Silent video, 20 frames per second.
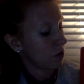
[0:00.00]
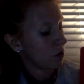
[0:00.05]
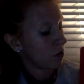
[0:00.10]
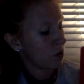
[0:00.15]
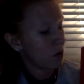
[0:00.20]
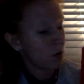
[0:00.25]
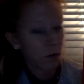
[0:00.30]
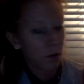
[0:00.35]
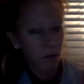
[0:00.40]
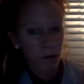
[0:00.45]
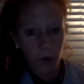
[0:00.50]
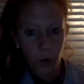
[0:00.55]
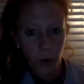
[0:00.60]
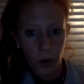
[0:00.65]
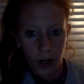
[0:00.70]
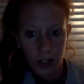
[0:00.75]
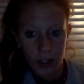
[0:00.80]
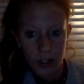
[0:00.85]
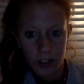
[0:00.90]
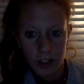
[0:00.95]

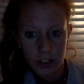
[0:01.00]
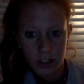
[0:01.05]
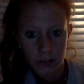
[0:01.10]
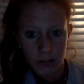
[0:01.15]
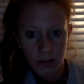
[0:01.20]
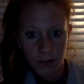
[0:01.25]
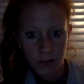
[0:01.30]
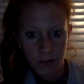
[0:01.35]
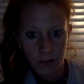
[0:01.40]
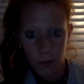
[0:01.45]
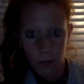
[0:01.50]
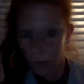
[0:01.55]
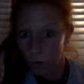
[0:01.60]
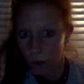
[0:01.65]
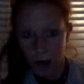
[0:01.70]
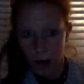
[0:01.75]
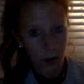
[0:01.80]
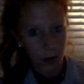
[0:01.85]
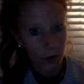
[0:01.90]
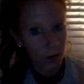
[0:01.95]
2/4.
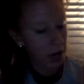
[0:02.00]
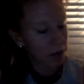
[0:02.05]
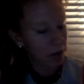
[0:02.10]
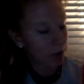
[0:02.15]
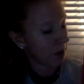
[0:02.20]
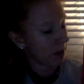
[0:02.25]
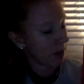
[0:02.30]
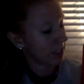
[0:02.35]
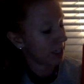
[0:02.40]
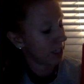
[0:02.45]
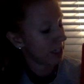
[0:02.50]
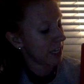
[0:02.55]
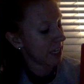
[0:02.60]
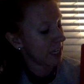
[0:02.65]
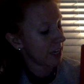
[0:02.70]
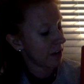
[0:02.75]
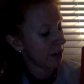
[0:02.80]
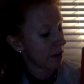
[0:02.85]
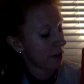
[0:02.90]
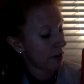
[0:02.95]
Right away, we can
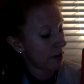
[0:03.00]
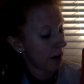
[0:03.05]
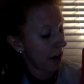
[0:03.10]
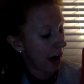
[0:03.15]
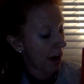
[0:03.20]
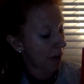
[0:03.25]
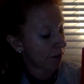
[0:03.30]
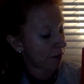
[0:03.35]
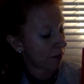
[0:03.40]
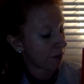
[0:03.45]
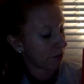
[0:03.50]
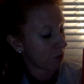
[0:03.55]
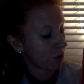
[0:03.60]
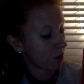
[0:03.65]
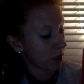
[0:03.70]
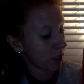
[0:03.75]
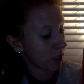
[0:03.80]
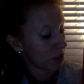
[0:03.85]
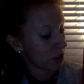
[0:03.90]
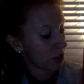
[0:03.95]
see half of
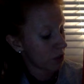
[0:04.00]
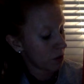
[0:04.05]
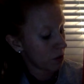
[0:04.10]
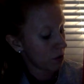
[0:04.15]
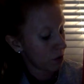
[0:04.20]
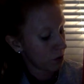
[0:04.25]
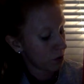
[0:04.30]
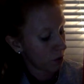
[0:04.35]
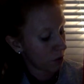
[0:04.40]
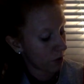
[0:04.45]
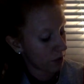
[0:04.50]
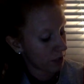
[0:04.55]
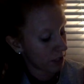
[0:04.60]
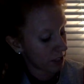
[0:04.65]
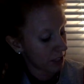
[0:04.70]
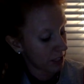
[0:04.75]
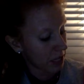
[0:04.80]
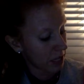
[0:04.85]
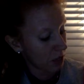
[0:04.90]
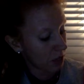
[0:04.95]
4 is 2, so this
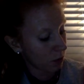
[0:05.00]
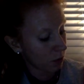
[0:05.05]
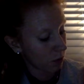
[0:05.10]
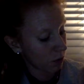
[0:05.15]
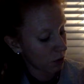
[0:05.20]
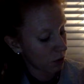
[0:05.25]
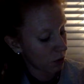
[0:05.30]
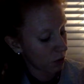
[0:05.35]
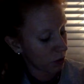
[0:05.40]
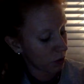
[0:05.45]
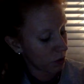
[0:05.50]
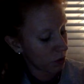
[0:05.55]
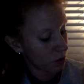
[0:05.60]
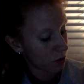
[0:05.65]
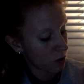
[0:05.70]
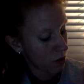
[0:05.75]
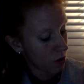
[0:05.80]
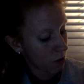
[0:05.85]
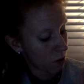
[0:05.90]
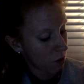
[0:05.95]
is equal
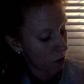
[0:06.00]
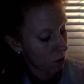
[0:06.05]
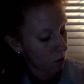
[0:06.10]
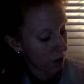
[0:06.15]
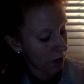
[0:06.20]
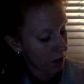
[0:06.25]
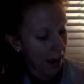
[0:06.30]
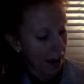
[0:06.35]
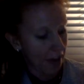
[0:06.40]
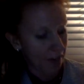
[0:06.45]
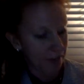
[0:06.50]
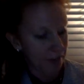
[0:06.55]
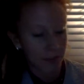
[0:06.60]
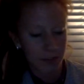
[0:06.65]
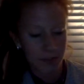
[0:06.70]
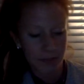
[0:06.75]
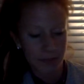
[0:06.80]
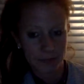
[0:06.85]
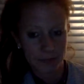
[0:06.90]
to 1/2.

======

- _What is needed_
Leave out the pictures and retype the rest of the entries exactly.

- _Response to this exercise_
Silent video, 20 frames per second.
[0:00.00]
[0:00.05]
[0:00.10]
[0:00.15]
[0:00.20]
[0:00.25]
[0:00.30]
[0:00.35]
[0:00.40]
[0:00.45]
[0:00.50]
[0:00.55]
[0:00.60]
[0:00.65]
[0:00.70]
[0:00.75]
[0:00.80]
[0:00.85]
[0:00.90]
[0:00.95]

[0:01.00]
[0:01.05]
[0:01.10]
[0:01.15]
[0:01.20]
[0:01.25]
[0:01.30]
[0:01.35]
[0:01.40]
[0:01.45]
[0:01.50]
[0:01.55]
[0:01.60]
[0:01.65]
[0:01.70]
[0:01.75]
[0:01.80]
[0:01.85]
[0:01.90]
[0:01.95]
2/4.
[0:02.00]
[0:02.05]
[0:02.10]
[0:02.15]
[0:02.20]
[0:02.25]
[0:02.30]
[0:02.35]
[0:02.40]
[0:02.45]
[0:02.50]
[0:02.55]
[0:02.60]
[0:02.65]
[0:02.70]
[0:02.75]
[0:02.80]
[0:02.85]
[0:02.90]
[0:02.95]
Right away, we can
[0:03.00]
[0:03.05]
[0:03.10]
[0:03.15]
[0:03.20]
[0:03.25]
[0:03.30]
[0:03.35]
[0:03.40]
[0:03.45]
[0:03.50]
[0:03.55]
[0:03.60]
[0:03.65]
[0:03.70]
[0:03.75]
[0:03.80]
[0:03.85]
[0:03.90]
[0:03.95]
see half of
[0:04.00]
[0:04.05]
[0:04.10]
[0:04.15]
[0:04.20]
[0:04.25]
[0:04.30]
[0:04.35]
[0:04.40]
[0:04.45]
[0:04.50]
[0:04.55]
[0:04.60]
[0:04.65]
[0:04.70]
[0:04.75]
[0:04.80]
[0:04.85]
[0:04.90]
[0:04.95]
4 is 2, so this
[0:05.00]
[0:05.05]
[0:05.10]
[0:05.15]
[0:05.20]
[0:05.25]
[0:05.30]
[0:05.35]
[0:05.40]
[0:05.45]
[0:05.50]
[0:05.55]
[0:05.60]
[0:05.65]
[0:05.70]
[0:05.75]
[0:05.80]
[0:05.85]
[0:05.90]
[0:05.95]
is equal
[0:06.00]
[0:06.05]
[0:06.10]
[0:06.15]
[0:06.20]
[0:06.25]
[0:06.30]
[0:06.35]
[0:06.40]
[0:06.45]
[0:06.50]
[0:06.55]
[0:06.60]
[0:06.65]
[0:06.70]
[0:06.75]
[0:06.80]
[0:06.85]
[0:06.90]
to 1/2.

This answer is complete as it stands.